Given data
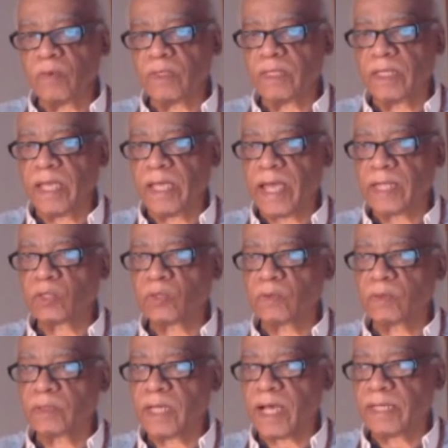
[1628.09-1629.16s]
with the
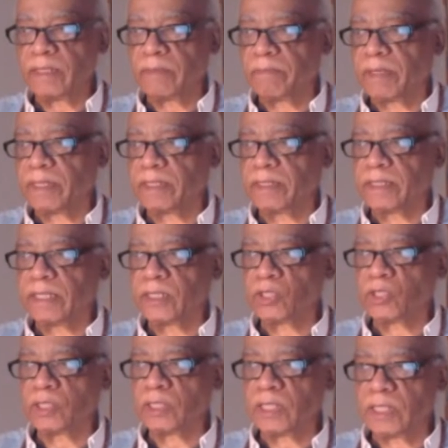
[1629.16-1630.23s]
actual guided
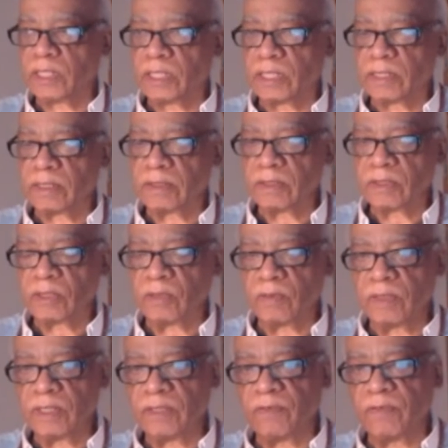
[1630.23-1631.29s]
meditation in it.
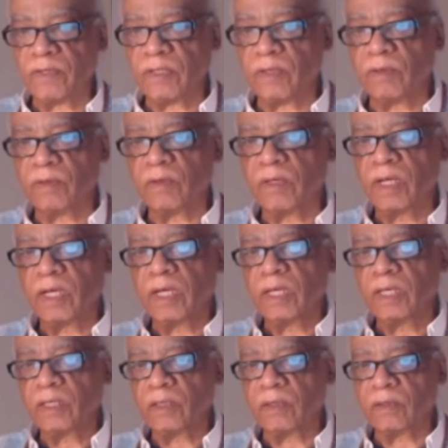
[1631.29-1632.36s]
So in this video,
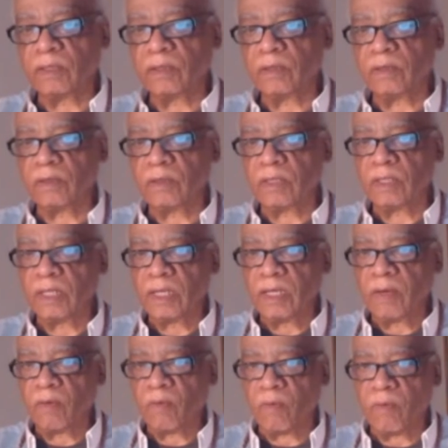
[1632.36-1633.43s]
you'll learn
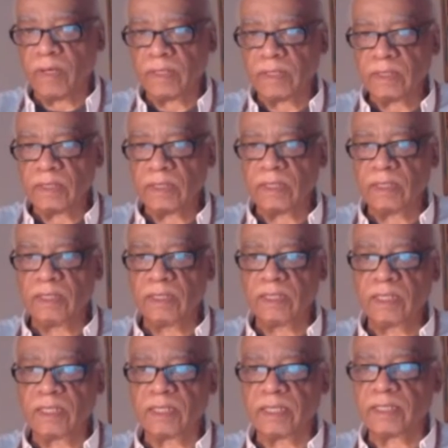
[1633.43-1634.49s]
what
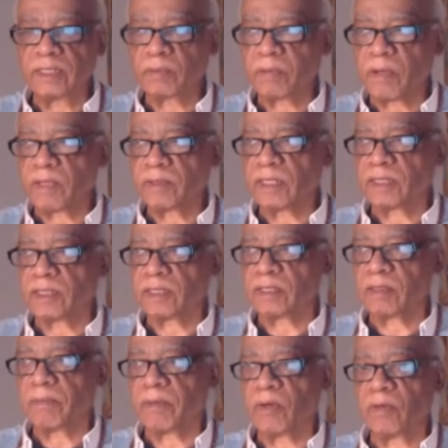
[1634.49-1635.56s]
the cleanse process
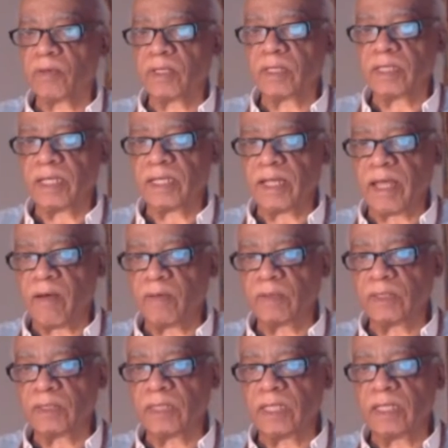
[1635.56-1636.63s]
is about and
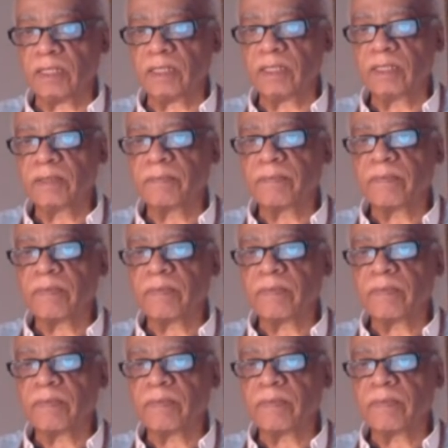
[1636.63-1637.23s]
how it's done.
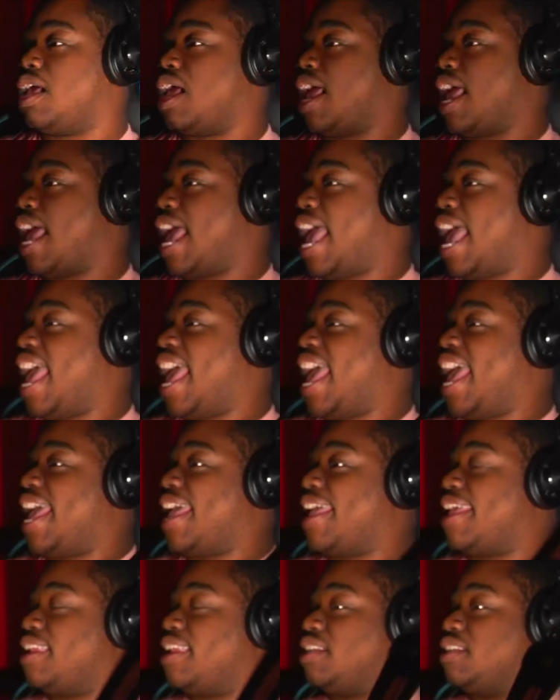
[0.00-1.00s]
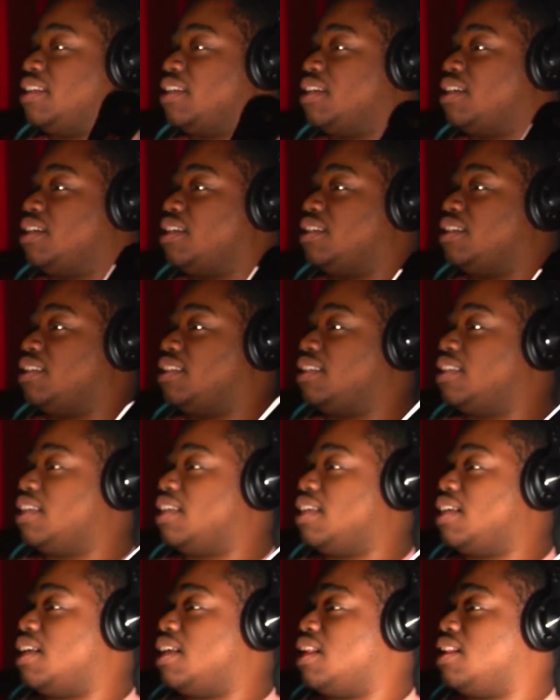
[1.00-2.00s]
And
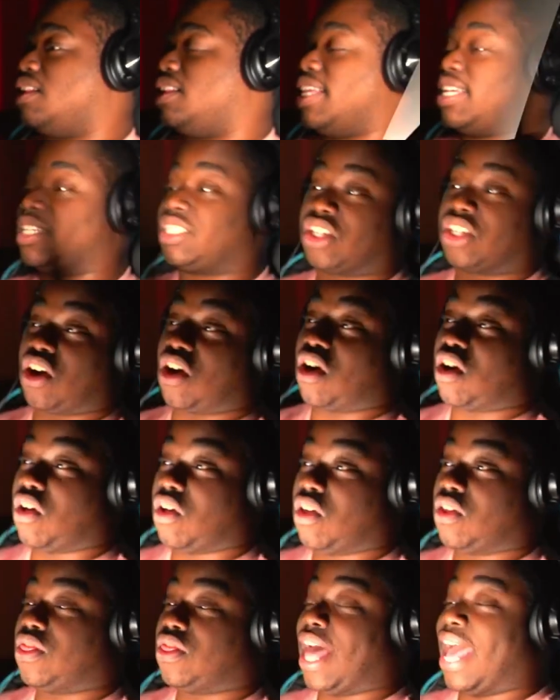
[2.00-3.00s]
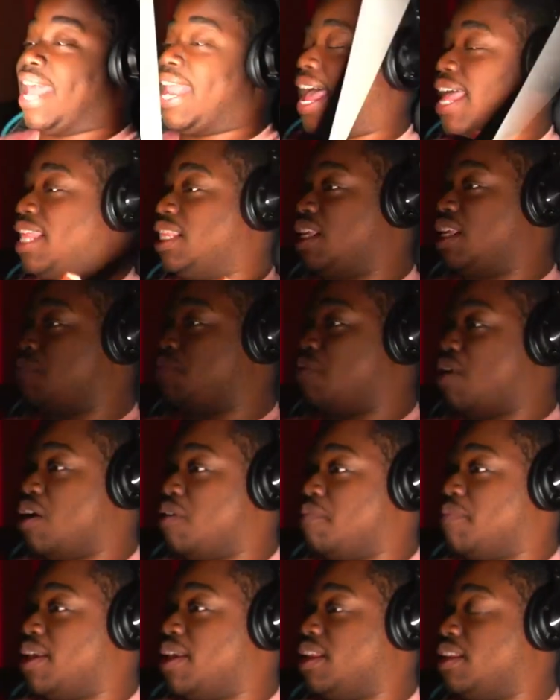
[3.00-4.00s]
this girl that had the
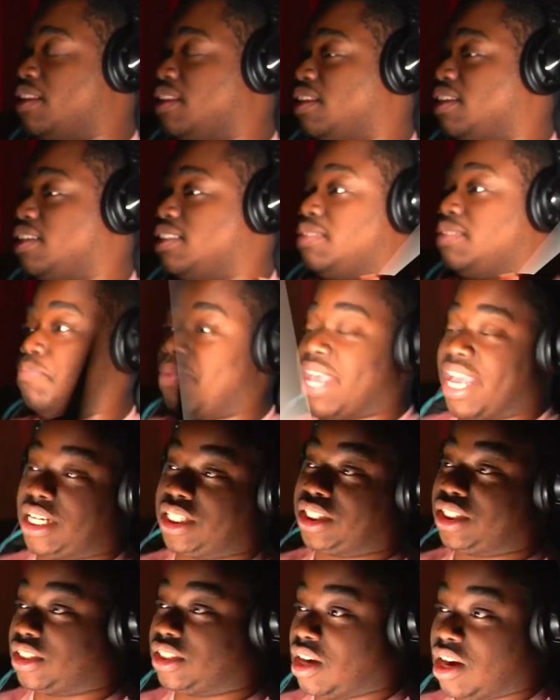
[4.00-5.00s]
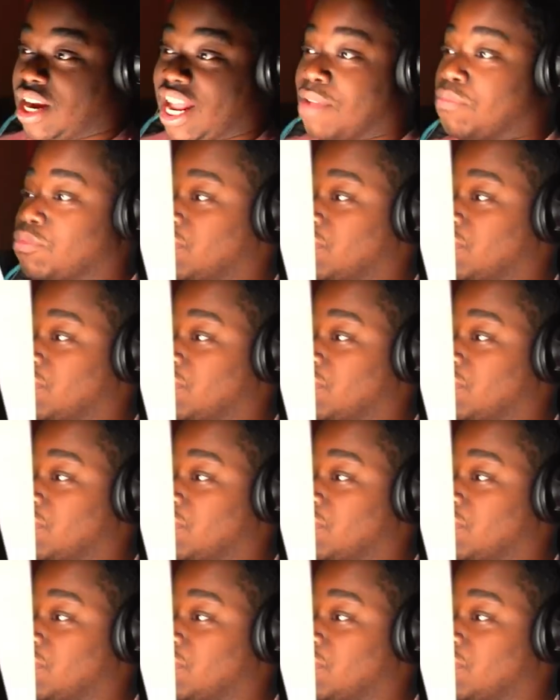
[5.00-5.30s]
apartment, this bitch, her name was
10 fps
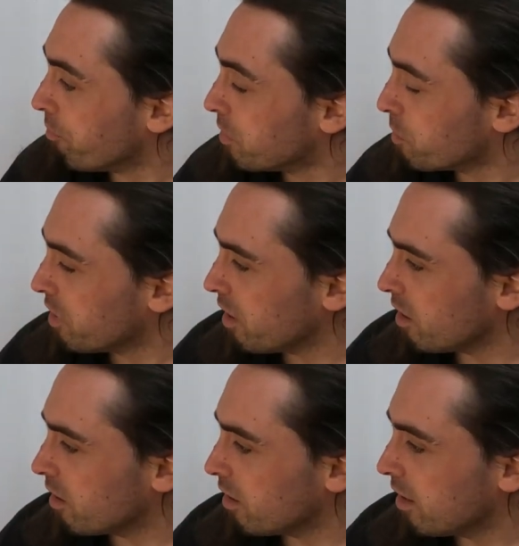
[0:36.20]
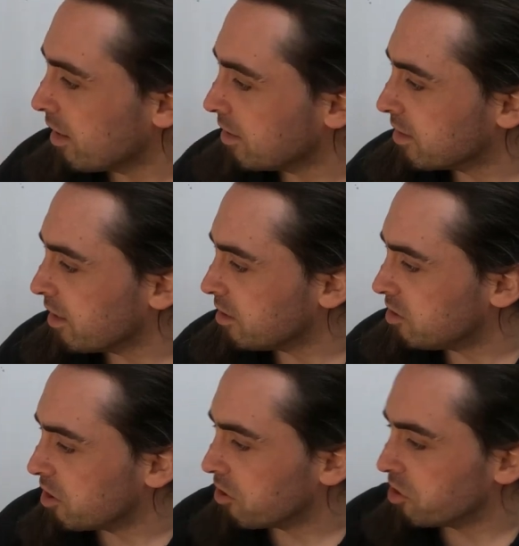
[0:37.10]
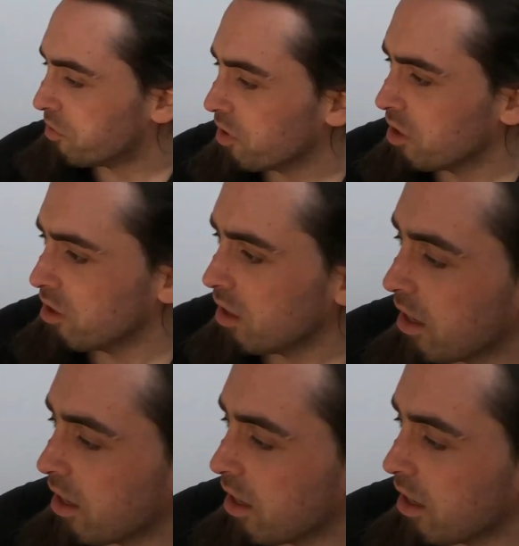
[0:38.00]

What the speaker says: This one here is a Douglas fir.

Activity
Would you copy all the material exactly, dropping the pictures?

Result of the task
[1628.09-1629.16s]
with the
[1629.16-1630.23s]
actual guided
[1630.23-1631.29s]
meditation in it.
[1631.29-1632.36s]
So in this video,
[1632.36-1633.43s]
you'll learn
[1633.43-1634.49s]
what
[1634.49-1635.56s]
the cleanse process
[1635.56-1636.63s]
is about and
[1636.63-1637.23s]
how it's done.
[0.00-1.00s]
[1.00-2.00s]
And
[2.00-3.00s]
[3.00-4.00s]
this girl that had the
[4.00-5.00s]
[5.00-5.30s]
apartment, this bitch, her name was
10 fps
[0:36.20]
[0:37.10]
[0:38.00]

What the speaker says: This one here is a Douglas fir.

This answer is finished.